Meine Kinder liegen in ihren Betten. Mein Mann ist zu Hause. Ich bin gesund. Habe offensichtlich einen Beruf (sonst säße ich ja gerade nicht hier), der mir nicht nur erlaubt, meinen Lebensstandard ohne Amtshilfe zu finanzieren, sondern es auch möglich macht, krank zu werden und keine Sorge haben zu müssen, ihn zu verlieren. Ja, tatsächlich, ich verstehe wirklich gar nichts. Außer von Appendizitis, von den anderen Problemen nicht. Denn die kenne ich nicht. Chiara schon.
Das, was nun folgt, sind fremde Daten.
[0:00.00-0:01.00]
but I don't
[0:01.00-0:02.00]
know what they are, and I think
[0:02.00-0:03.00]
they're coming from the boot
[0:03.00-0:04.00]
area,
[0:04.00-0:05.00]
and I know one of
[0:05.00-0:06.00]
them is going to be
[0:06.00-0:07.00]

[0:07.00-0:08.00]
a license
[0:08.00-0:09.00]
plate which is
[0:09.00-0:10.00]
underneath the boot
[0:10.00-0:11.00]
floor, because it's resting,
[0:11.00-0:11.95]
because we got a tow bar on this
Was dahintersteckt, weiß ich nicht. Ob sie sitzengelassen wurde? Was vorgefallen ist? Ob sie diese prekären Zustände vielleicht schon als Kind erleben musste? Ich traue mich auch nicht zu fragen. Es bedrückt mich. Es bedrückt mich, dass jemand, der offensichtlich krank ist, der Hilfe braucht, sie nicht annehmen kann. Der sogar operiert werden müsste, sogar Schlimmes riskiert, und das aus Existenzangst?
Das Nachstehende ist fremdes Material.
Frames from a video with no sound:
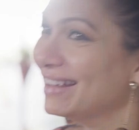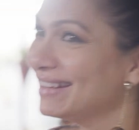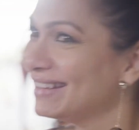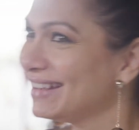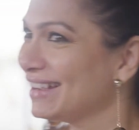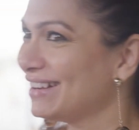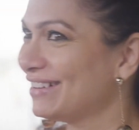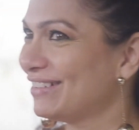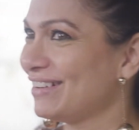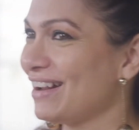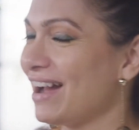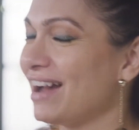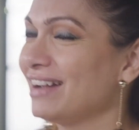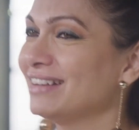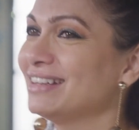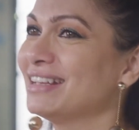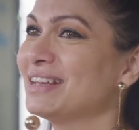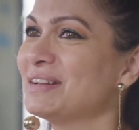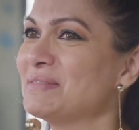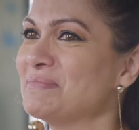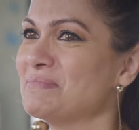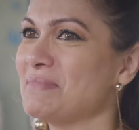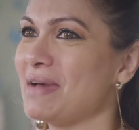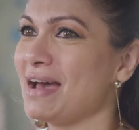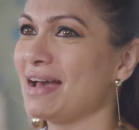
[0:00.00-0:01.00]
The
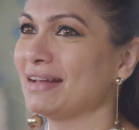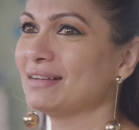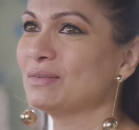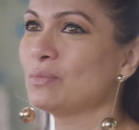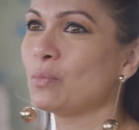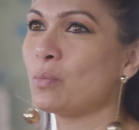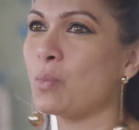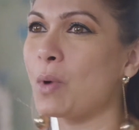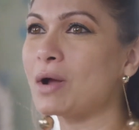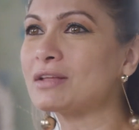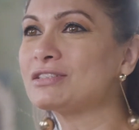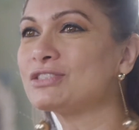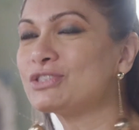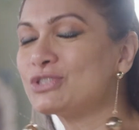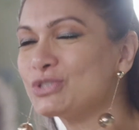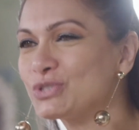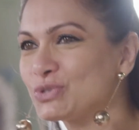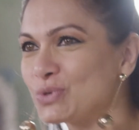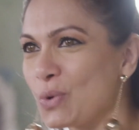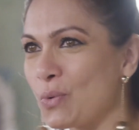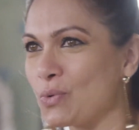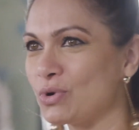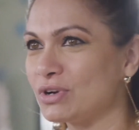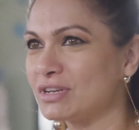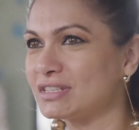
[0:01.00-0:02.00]
Iranian man once
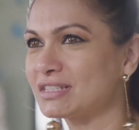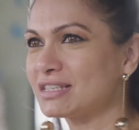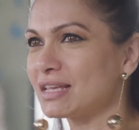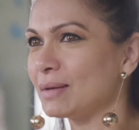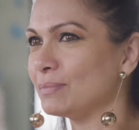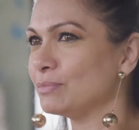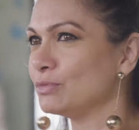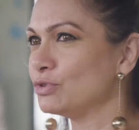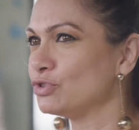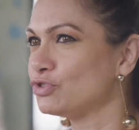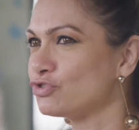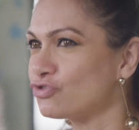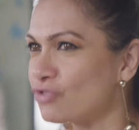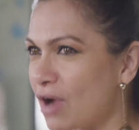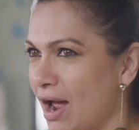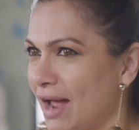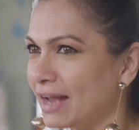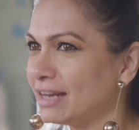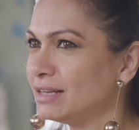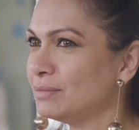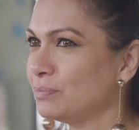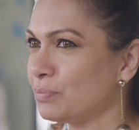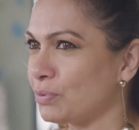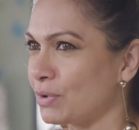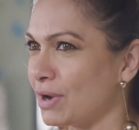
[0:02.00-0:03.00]
sold some
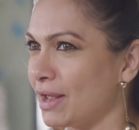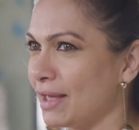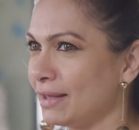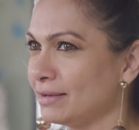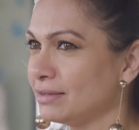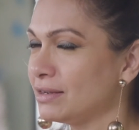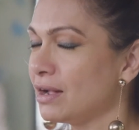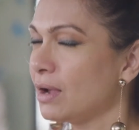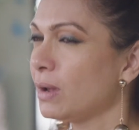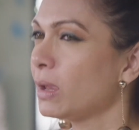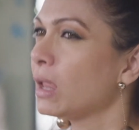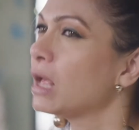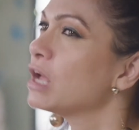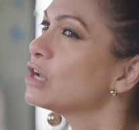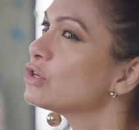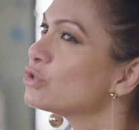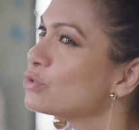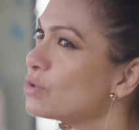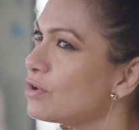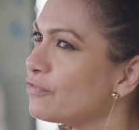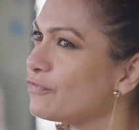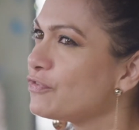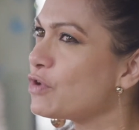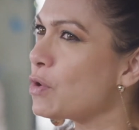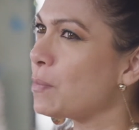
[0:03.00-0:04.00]
dried bread
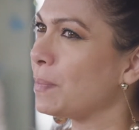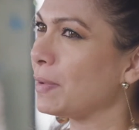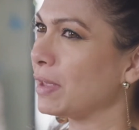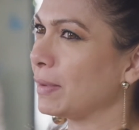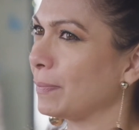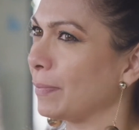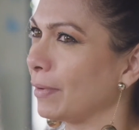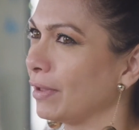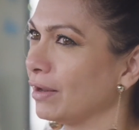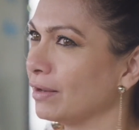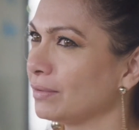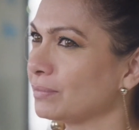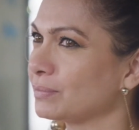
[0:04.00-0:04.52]
to a few people,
»Ich habe gerade keine Kapazitäten für eine Blinddarmentzündung.«

Diesen Satz muss ich erst mal sacken lassen. Frau Kramer ist offensichtlich eine gute Mutter, die sich um ihren Sohn liebevoll kümmert. Darüber hinaus hat sie einen Job als Paketzustellerin, mit dem sie mehr schlecht als recht ihre kleine Familie über Wasser hält, aber mit dem sie dafür sorgt, dass ich genauso wie wir alle unsere schönen Zalando- und Amazon-Pakete bequem nach Hause geliefert bekommen. Sie hat aber keine Möglichkeit, ärztlich betreut und in Ruhe gesund zu werden? Weil ihr dazu Zeit, Geld und Hilfe fehlen. Weil der Arbeitgeber sie einfach rausschmeißen kann? Und das im 21. Jahrhundert, mitten in Deutschland.
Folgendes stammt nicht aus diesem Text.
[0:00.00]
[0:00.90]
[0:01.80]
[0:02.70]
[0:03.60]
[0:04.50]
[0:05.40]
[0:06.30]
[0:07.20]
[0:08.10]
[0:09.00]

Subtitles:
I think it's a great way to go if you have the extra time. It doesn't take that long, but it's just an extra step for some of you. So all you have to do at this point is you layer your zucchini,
Wie muss sich das für viele hunderttausend Menschen anfühlen, jeden Tag diesem Druck ausgesetzt zu sein, diese ständigen Ängste und Sorgen mit sich herumzuschleppen, Tag und Nacht?

Permanente Anspannung, Erschöpfung und gesundheitliche Probleme. Und damit ist wahrscheinlich nicht der Blinddarm gemeint. Das ist dann der Super-GAU.

Ja, diese dauerhafte Belastung kann krank machen, Schlafstörungen, Burnout, Depressionen, das kann ich als Ärztin sehen. Als Notärztin kann ich nur die akuten medizinischen Probleme der Patienten und Patientinnen behandeln, die Sorgen und Nöte jedes Einzelnen dahinter leider nicht. Aber was kann ich als Mensch und Privatperson im Alltag tun? Vielleicht besser hinschauen, wie es der Nachbarin mit ihrem Kind geht, dem Kollegen, dem alleinerziehenden Vater. Sind sie komplett auf sich alleine gestellt, kann ich Hilfe anbieten?

Ich habe bis zu diesem Zeitpunkt, als Chiara Kramer mit dem kleinen Matteo nachts zu mir in die Notaufnahme kommt, niemals darüber nachgedacht. In meiner heilen schönen Welt. Wo Mama und Papa unterm Weihnachtsbaum Kinder mit Geschenken überhäufen. Aber es gibt die, die nicht nur alleine dort sitzen, sondern weder einen Weihnachtsbaum noch Geschenke haben. Die gar keinen haben. Ich habe tatsächlich nie darüber nachgedacht. Mit Familie und Freunden im Rücken. Mit sicherem Job und pünktlich gezahltem Gehalt. Was macht man, wenn man niemanden hat, der auch im Notfall das Kind betreut? Und dies ist ein Notfall. Ja, was macht man da eigentlich?

 

Im Sozialgesetzbuch § 38 steht, man habe als gesetzlich Versicherter Anspruch auf Weiterführung des Haushalts und Betreuung des Kindes oder der Kinder zu Hause, wenn man seinen Haushalt aufgrund einer Krankheit nicht führen kann. Haushaltshilfe und Betreuung müssen mit einer ärztlichen Bescheinigung bei der Krankenkasse beantragt werden. Anträge, Formulare, Bürokratie. Diese Hürde ist für viele schon zu hoch. Aber dann auch noch ein Notfall um Mitternacht? Man plant so etwas ja nicht: »Hey, ab morgen hab ich ’ne Blinddarmentzündung!«

Hier handelt es sich ganz klar um einen Härtefall, und dann muss tatsächlich das Jugendamt über den Kindesaufenthalt entscheiden.